In the future, we may get to the point at which fraud detection can be done in real-time in order to stop fraudulent transactions happening altogether. In these cases, we could see the account being frozen or the card being blocked in order to prevent the transaction from being completed. However, this is still some way off becoming a reality.
Knowing the customer and personalisation
Banks can also begin to use continuous machine learning to gain a better understanding of the data they collect in order to make predictions about customers, understand their future behaviours and ensure that the levels of service they desire are maintained. For example, by recognising patterns in people’s spending behaviours, banks can redistribute credit limits. So, if a person is consistently spending X amount, the bank will know that’s how much they should lend them. This gives banks a mathematical way of understanding the optimal way to provide credit. As such, the customer benefits from having the right amount of credit made available to them, while the bank benefits from having a better understanding of their customers, reducing the risks of lending.
Banks can also use AI to create more personalised customer experiences and to ensure they offer their customers the products and services most likely to be of interest to or benefit them. In this respect, AI would recognise patterns in spending and use this to determine which loans or credit cards would be best for certain customers. This means that the customer won’t be inundated with all of the bank’s offers or product information and will receive only those deemed most relevant to him or her.
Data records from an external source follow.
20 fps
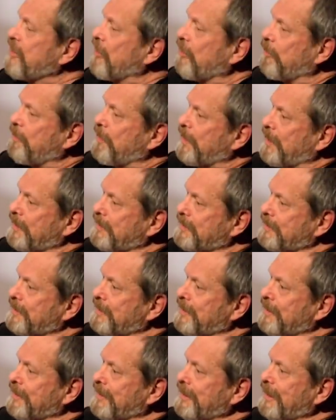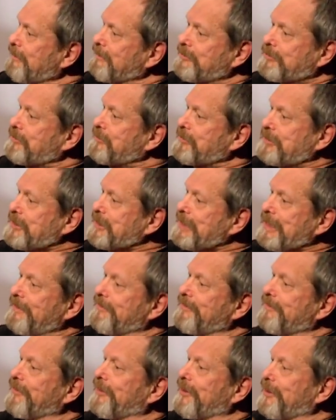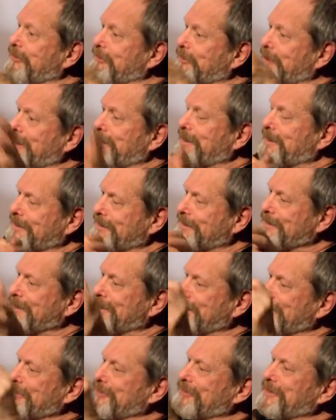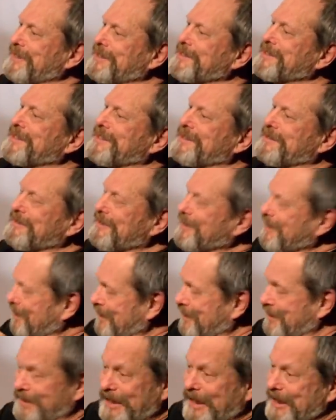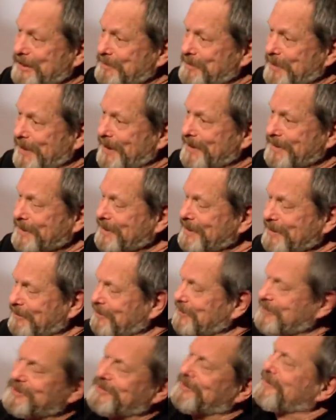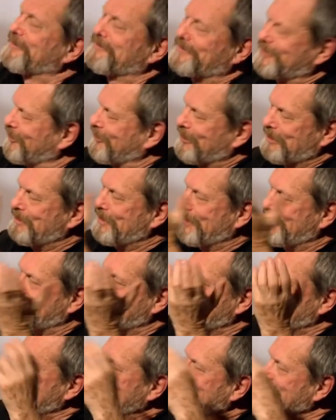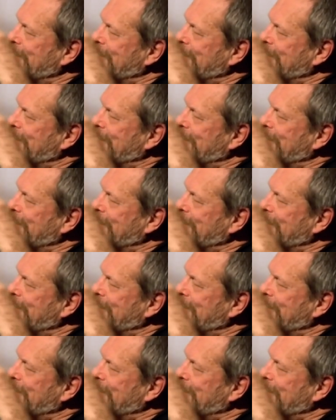know Python, it was received very well. In countries yeah. that liked Python, it was sort of torn apart.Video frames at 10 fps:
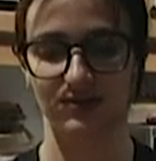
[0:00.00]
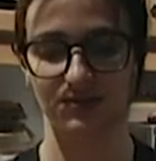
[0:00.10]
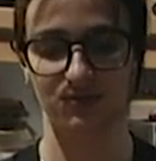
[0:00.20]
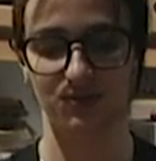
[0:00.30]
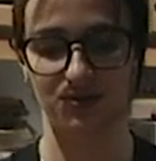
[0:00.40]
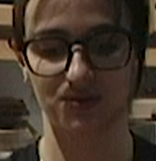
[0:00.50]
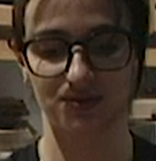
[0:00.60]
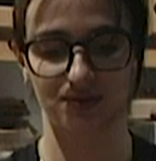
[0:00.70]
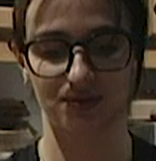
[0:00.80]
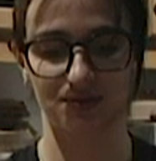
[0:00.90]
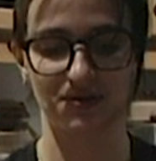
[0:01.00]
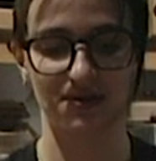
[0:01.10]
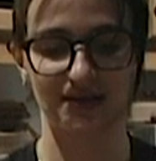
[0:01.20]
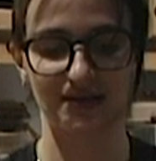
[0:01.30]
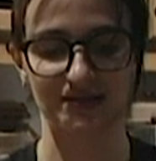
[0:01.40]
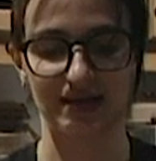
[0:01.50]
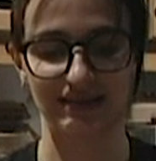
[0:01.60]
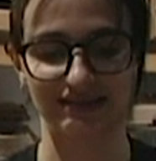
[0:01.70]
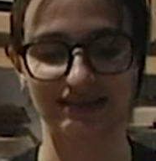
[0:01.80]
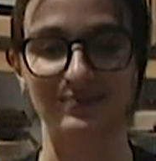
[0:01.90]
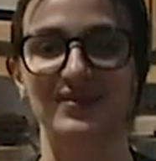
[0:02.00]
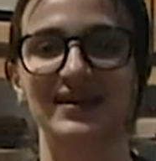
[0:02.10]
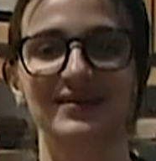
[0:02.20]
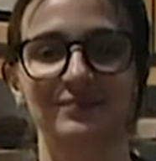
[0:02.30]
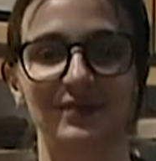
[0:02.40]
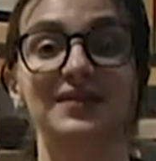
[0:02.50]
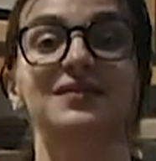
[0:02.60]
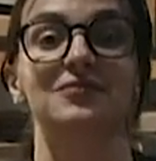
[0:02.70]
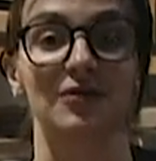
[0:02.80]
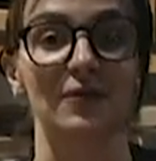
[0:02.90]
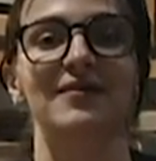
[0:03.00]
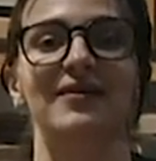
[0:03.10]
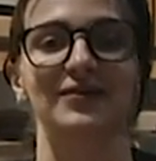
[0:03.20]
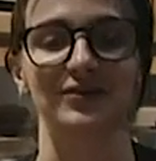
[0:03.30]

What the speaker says: This one is like slim thick, but the wrong way around.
AI will also be able to flag how the individual tends to interact with banks—for example, whether he or she prefers to use online or telephone banking. This will then enable the bank to use this information to personalise the way it communicates with the customer, choosing the method that the individual is known to prefer. Considering 80 percent of consumers say they are more likely to do business with a company that offers personalised experiences, this could help banks to retain customers and may also enable them to attract new ones.
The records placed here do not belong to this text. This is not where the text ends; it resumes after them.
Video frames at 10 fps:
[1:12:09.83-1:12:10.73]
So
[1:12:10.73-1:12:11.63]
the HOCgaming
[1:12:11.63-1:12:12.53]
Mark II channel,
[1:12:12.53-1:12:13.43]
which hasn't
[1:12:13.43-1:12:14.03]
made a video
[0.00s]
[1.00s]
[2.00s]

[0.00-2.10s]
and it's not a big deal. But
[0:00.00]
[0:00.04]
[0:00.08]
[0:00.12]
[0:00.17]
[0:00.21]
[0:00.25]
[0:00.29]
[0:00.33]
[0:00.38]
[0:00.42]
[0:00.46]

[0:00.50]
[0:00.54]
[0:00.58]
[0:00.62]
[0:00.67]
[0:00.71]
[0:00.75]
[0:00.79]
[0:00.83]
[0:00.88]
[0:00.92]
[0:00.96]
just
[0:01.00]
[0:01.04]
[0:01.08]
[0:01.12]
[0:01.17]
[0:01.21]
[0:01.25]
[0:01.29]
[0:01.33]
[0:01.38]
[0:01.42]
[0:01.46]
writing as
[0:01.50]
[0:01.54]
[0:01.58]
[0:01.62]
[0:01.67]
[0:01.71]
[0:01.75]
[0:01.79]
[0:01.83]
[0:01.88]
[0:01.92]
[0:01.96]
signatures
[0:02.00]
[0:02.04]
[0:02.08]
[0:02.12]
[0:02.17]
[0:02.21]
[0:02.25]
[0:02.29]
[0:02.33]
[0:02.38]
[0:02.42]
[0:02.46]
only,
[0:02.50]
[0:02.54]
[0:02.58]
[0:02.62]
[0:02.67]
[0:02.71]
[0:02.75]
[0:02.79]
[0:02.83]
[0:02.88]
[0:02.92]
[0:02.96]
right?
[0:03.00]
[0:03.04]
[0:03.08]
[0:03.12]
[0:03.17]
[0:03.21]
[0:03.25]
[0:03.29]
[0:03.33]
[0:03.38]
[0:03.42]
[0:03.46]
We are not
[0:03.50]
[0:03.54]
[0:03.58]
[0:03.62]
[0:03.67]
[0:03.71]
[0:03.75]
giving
By using AI to offer better customer experience, banks will not only get ahead of the competition but can also expect to see savings of between 20 to 25 percent across IT (information technology) operations. However, while AI is a valuable asset for banks, it should be used to support their existing workforces by taking on some of the more menial tasks. According to Accenture, using AI will allow people to spend more time on exceptional work: the 20 percent of non-routine tasks that drive 80 percent of value creation. This means that bank employees will be able to move into more value-adding roles and be supported by AI rather than being replaced by it. The use of AI will release pressure points for employees and allow them to derive greater creativity and value from their roles.
Ultimately, the use of AI will enhance the customer experience offered by banks and improve the ways through which they serve customers, allowing them to do so faster, more effectively and with added security.